Task requirements => Give back each entry exactly as written, apart from the pictures.

Dataset records =>
[Start of Attachment]

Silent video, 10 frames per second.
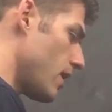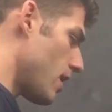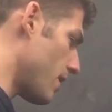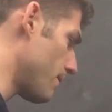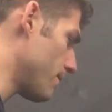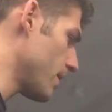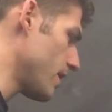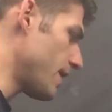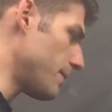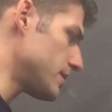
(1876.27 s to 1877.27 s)

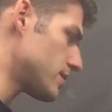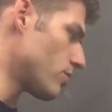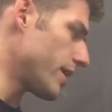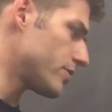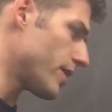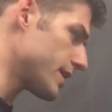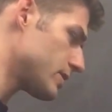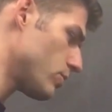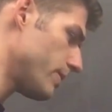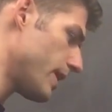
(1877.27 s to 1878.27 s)
That means the right
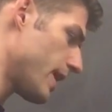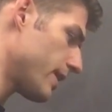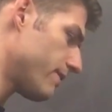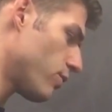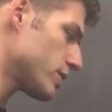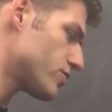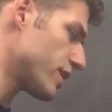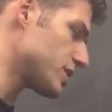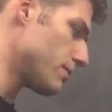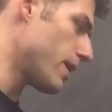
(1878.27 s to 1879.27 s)
direction would be negative. Force friction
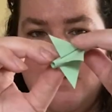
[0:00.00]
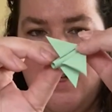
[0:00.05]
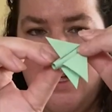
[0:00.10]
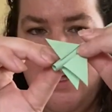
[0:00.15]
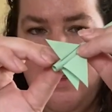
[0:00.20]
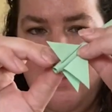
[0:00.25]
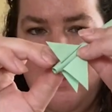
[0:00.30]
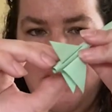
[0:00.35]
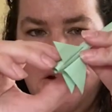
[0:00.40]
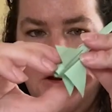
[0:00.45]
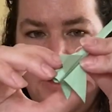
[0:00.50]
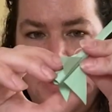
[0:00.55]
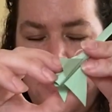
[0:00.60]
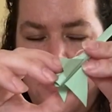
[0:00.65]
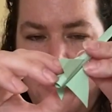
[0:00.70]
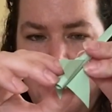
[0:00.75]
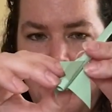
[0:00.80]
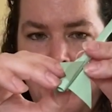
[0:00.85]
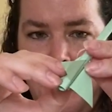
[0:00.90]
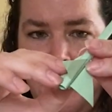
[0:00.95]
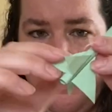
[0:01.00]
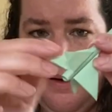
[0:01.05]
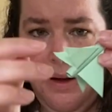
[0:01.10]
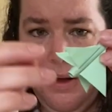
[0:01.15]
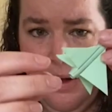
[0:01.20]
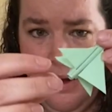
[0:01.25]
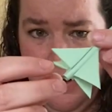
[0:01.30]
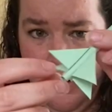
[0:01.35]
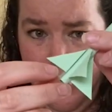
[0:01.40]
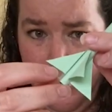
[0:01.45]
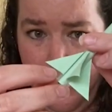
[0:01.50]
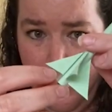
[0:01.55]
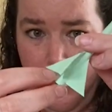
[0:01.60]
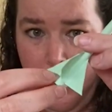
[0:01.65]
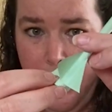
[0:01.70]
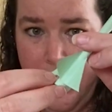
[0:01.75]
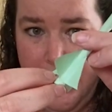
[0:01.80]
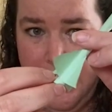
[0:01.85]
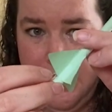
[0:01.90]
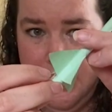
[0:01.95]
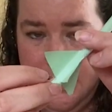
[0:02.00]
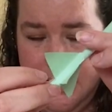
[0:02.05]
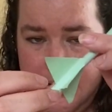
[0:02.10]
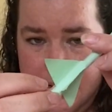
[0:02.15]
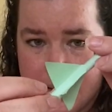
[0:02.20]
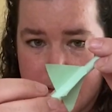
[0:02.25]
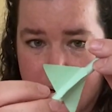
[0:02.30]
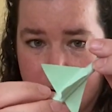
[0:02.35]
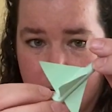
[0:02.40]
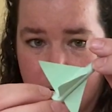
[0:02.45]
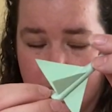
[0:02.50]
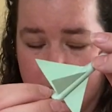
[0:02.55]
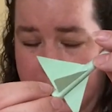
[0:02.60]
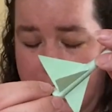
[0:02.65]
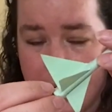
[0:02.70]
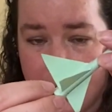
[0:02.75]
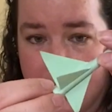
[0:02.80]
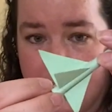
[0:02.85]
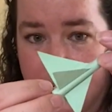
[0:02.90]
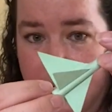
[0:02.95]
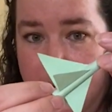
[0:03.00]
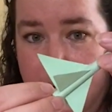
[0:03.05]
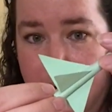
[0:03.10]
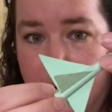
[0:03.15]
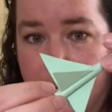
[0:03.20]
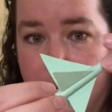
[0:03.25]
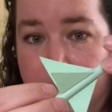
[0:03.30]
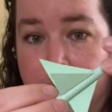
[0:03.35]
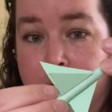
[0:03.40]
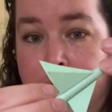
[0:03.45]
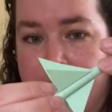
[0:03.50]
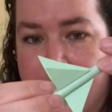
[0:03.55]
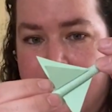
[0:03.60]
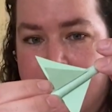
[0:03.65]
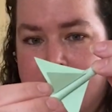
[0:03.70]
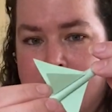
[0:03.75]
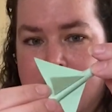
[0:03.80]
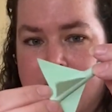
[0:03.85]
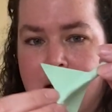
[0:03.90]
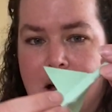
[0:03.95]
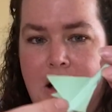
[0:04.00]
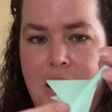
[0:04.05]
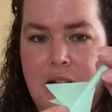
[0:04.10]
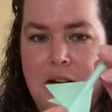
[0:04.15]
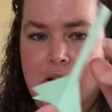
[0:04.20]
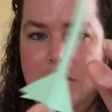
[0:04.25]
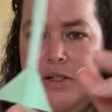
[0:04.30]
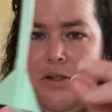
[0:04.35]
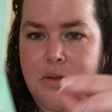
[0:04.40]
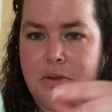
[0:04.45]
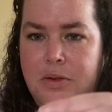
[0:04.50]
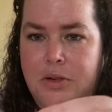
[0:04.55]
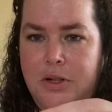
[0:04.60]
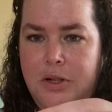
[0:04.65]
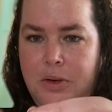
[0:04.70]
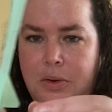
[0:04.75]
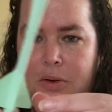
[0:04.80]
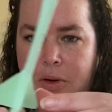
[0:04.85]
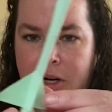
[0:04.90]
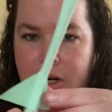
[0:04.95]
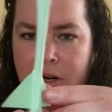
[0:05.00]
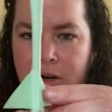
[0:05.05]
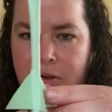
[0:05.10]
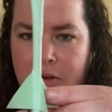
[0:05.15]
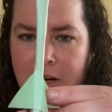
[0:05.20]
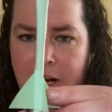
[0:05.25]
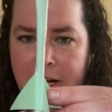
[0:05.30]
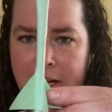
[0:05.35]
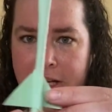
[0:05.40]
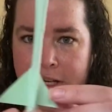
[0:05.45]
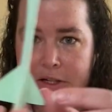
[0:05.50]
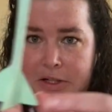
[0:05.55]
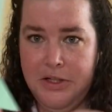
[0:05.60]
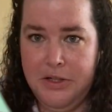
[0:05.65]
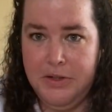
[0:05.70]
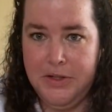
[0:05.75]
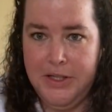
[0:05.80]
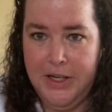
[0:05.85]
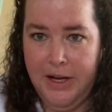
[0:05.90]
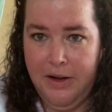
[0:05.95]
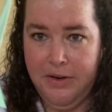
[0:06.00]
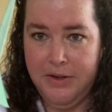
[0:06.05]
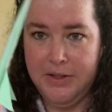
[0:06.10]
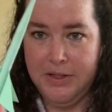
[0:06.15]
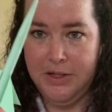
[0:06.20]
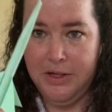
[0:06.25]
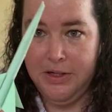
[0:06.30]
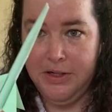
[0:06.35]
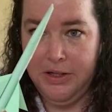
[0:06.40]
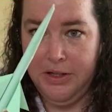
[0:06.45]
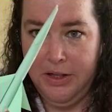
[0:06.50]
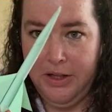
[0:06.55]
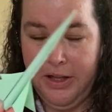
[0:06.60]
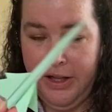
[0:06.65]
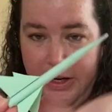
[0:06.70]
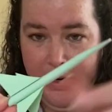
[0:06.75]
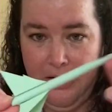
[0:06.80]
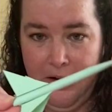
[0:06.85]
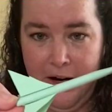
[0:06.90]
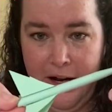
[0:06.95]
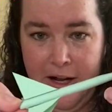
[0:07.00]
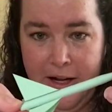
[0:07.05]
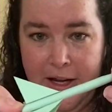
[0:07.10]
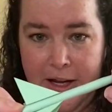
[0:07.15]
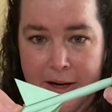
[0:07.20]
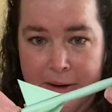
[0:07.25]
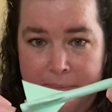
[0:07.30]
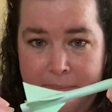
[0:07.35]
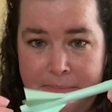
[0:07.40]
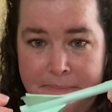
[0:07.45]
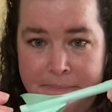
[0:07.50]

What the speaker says: And there you go, you got wings, fins onto your rocket. Do you see how it's starting to look like a rocket?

[End of Attachment]

Worked solution =>
Silent video, 10 frames per second.
(1876.27 s to 1877.27 s)

(1877.27 s to 1878.27 s)
That means the right
(1878.27 s to 1879.27 s)
direction would be negative. Force friction
[0:00.00]
[0:00.05]
[0:00.10]
[0:00.15]
[0:00.20]
[0:00.25]
[0:00.30]
[0:00.35]
[0:00.40]
[0:00.45]
[0:00.50]
[0:00.55]
[0:00.60]
[0:00.65]
[0:00.70]
[0:00.75]
[0:00.80]
[0:00.85]
[0:00.90]
[0:00.95]
[0:01.00]
[0:01.05]
[0:01.10]
[0:01.15]
[0:01.20]
[0:01.25]
[0:01.30]
[0:01.35]
[0:01.40]
[0:01.45]
[0:01.50]
[0:01.55]
[0:01.60]
[0:01.65]
[0:01.70]
[0:01.75]
[0:01.80]
[0:01.85]
[0:01.90]
[0:01.95]
[0:02.00]
[0:02.05]
[0:02.10]
[0:02.15]
[0:02.20]
[0:02.25]
[0:02.30]
[0:02.35]
[0:02.40]
[0:02.45]
[0:02.50]
[0:02.55]
[0:02.60]
[0:02.65]
[0:02.70]
[0:02.75]
[0:02.80]
[0:02.85]
[0:02.90]
[0:02.95]
[0:03.00]
[0:03.05]
[0:03.10]
[0:03.15]
[0:03.20]
[0:03.25]
[0:03.30]
[0:03.35]
[0:03.40]
[0:03.45]
[0:03.50]
[0:03.55]
[0:03.60]
[0:03.65]
[0:03.70]
[0:03.75]
[0:03.80]
[0:03.85]
[0:03.90]
[0:03.95]
[0:04.00]
[0:04.05]
[0:04.10]
[0:04.15]
[0:04.20]
[0:04.25]
[0:04.30]
[0:04.35]
[0:04.40]
[0:04.45]
[0:04.50]
[0:04.55]
[0:04.60]
[0:04.65]
[0:04.70]
[0:04.75]
[0:04.80]
[0:04.85]
[0:04.90]
[0:04.95]
[0:05.00]
[0:05.05]
[0:05.10]
[0:05.15]
[0:05.20]
[0:05.25]
[0:05.30]
[0:05.35]
[0:05.40]
[0:05.45]
[0:05.50]
[0:05.55]
[0:05.60]
[0:05.65]
[0:05.70]
[0:05.75]
[0:05.80]
[0:05.85]
[0:05.90]
[0:05.95]
[0:06.00]
[0:06.05]
[0:06.10]
[0:06.15]
[0:06.20]
[0:06.25]
[0:06.30]
[0:06.35]
[0:06.40]
[0:06.45]
[0:06.50]
[0:06.55]
[0:06.60]
[0:06.65]
[0:06.70]
[0:06.75]
[0:06.80]
[0:06.85]
[0:06.90]
[0:06.95]
[0:07.00]
[0:07.05]
[0:07.10]
[0:07.15]
[0:07.20]
[0:07.25]
[0:07.30]
[0:07.35]
[0:07.40]
[0:07.45]
[0:07.50]

What the speaker says: And there you go, you got wings, fins onto your rocket. Do you see how it's starting to look like a rocket?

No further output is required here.